(What is expected):
For each entry, return the text exactly and omit any image.

(Information given):
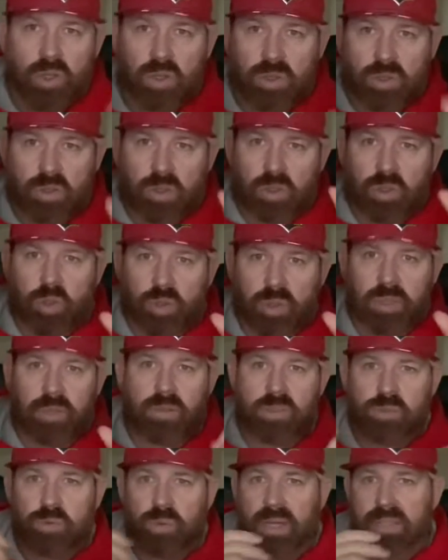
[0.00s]
New
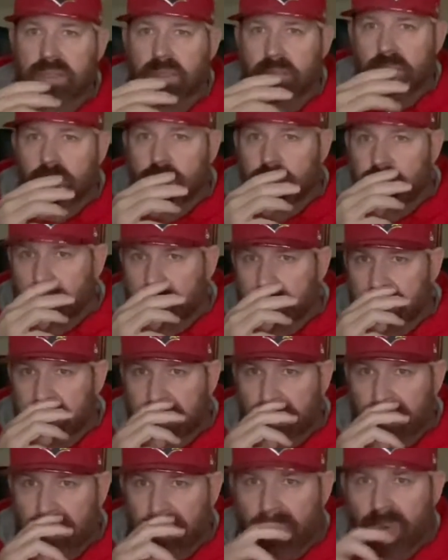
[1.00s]
Year's
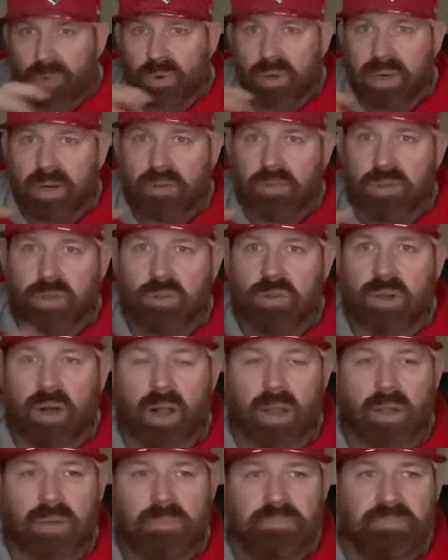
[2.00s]
resolutions or whatever you
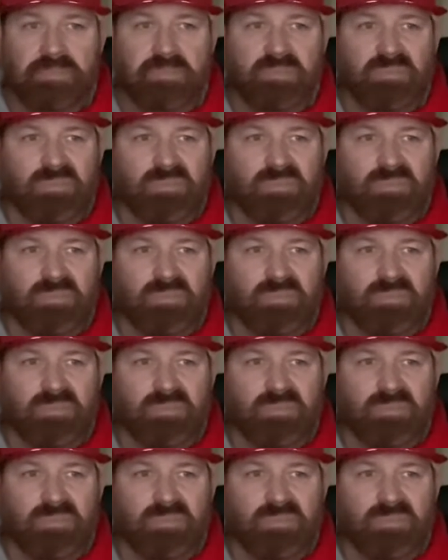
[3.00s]
call them.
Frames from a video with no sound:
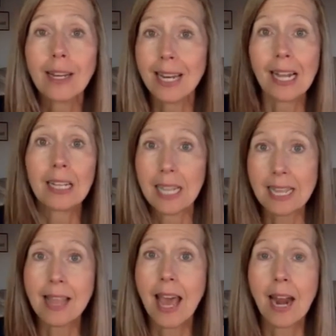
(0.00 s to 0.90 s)
going to
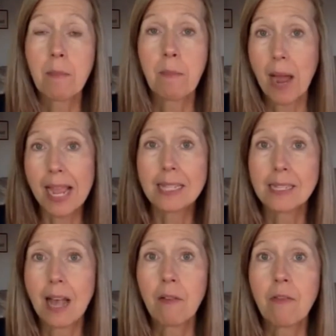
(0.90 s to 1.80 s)
clean that up by
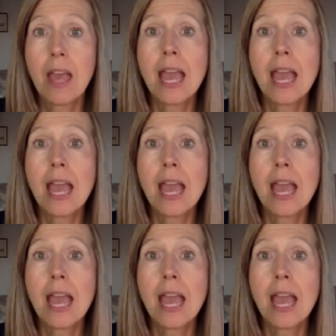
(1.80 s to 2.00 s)
itself.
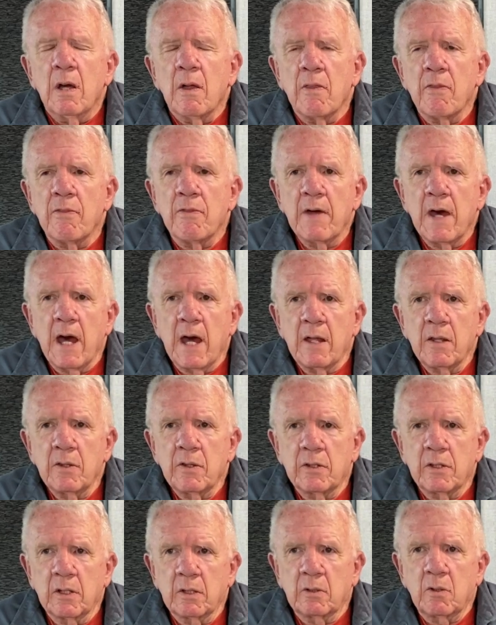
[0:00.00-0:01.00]

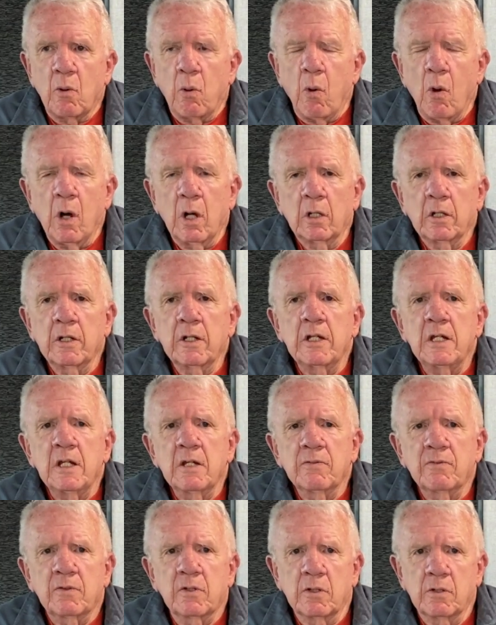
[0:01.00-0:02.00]
that the quality
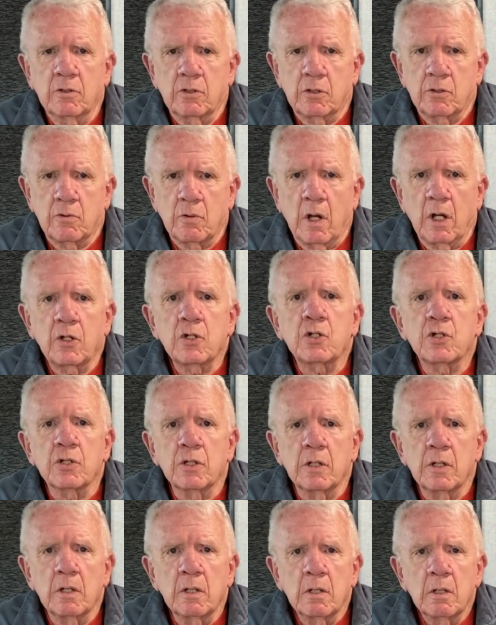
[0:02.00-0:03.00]
of
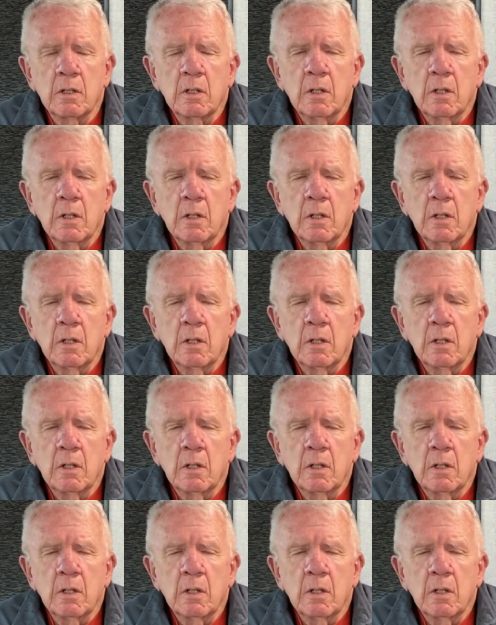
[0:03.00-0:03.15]
construction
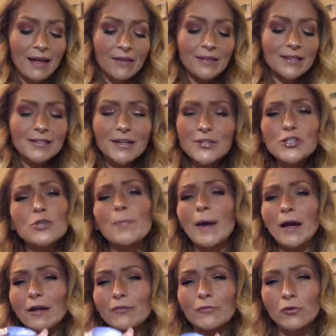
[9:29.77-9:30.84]
That's not too
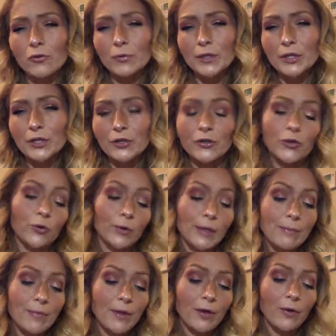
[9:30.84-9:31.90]
bad for a really good
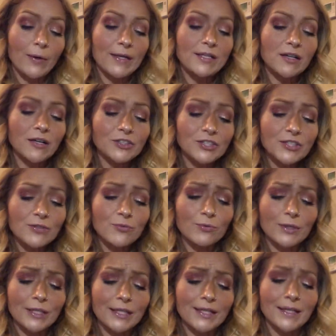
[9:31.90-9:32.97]
cream though. And Tatcha is
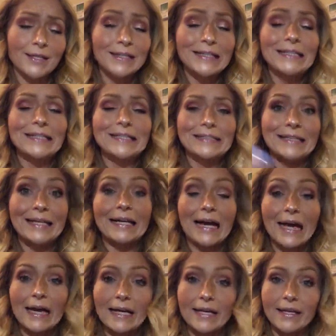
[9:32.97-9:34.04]
really like
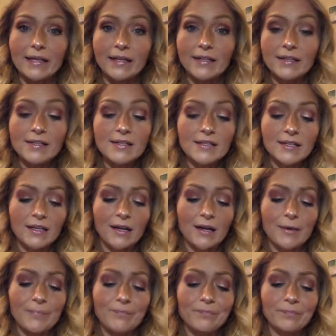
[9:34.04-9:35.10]
high end.
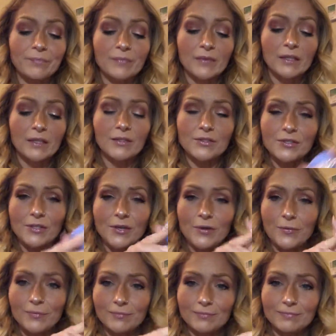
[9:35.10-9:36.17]
Um, so
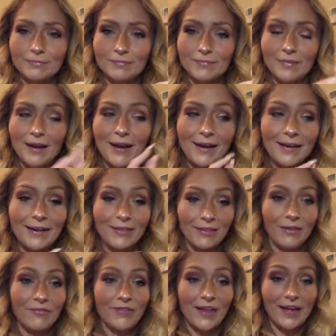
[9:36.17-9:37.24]
I
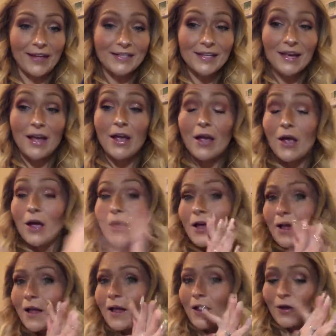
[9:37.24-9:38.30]
love that.
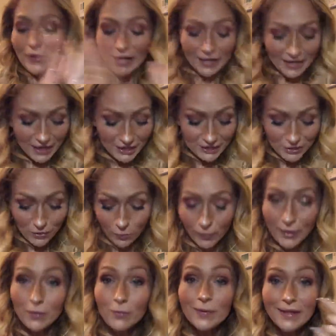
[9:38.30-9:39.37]
Okay, so what
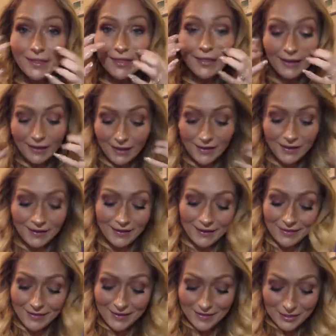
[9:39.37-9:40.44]
did we think? I
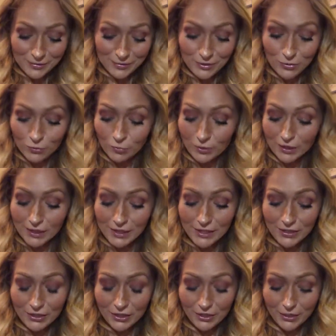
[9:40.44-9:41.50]
think this was a really
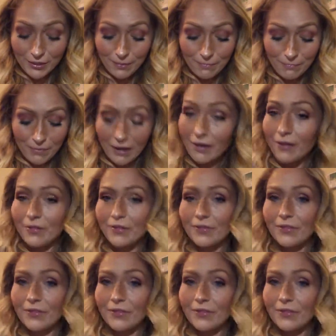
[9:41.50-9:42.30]
good month.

(Written answer):
[0.00s]
New
[1.00s]
Year's
[2.00s]
resolutions or whatever you
[3.00s]
call them.
Frames from a video with no sound:
(0.00 s to 0.90 s)
going to
(0.90 s to 1.80 s)
clean that up by
(1.80 s to 2.00 s)
itself.
[0:00.00-0:01.00]

[0:01.00-0:02.00]
that the quality
[0:02.00-0:03.00]
of
[0:03.00-0:03.15]
construction
[9:29.77-9:30.84]
That's not too
[9:30.84-9:31.90]
bad for a really good
[9:31.90-9:32.97]
cream though. And Tatcha is
[9:32.97-9:34.04]
really like
[9:34.04-9:35.10]
high end.
[9:35.10-9:36.17]
Um, so
[9:36.17-9:37.24]
I
[9:37.24-9:38.30]
love that.
[9:38.30-9:39.37]
Okay, so what
[9:39.37-9:40.44]
did we think? I
[9:40.44-9:41.50]
think this was a really
[9:41.50-9:42.30]
good month.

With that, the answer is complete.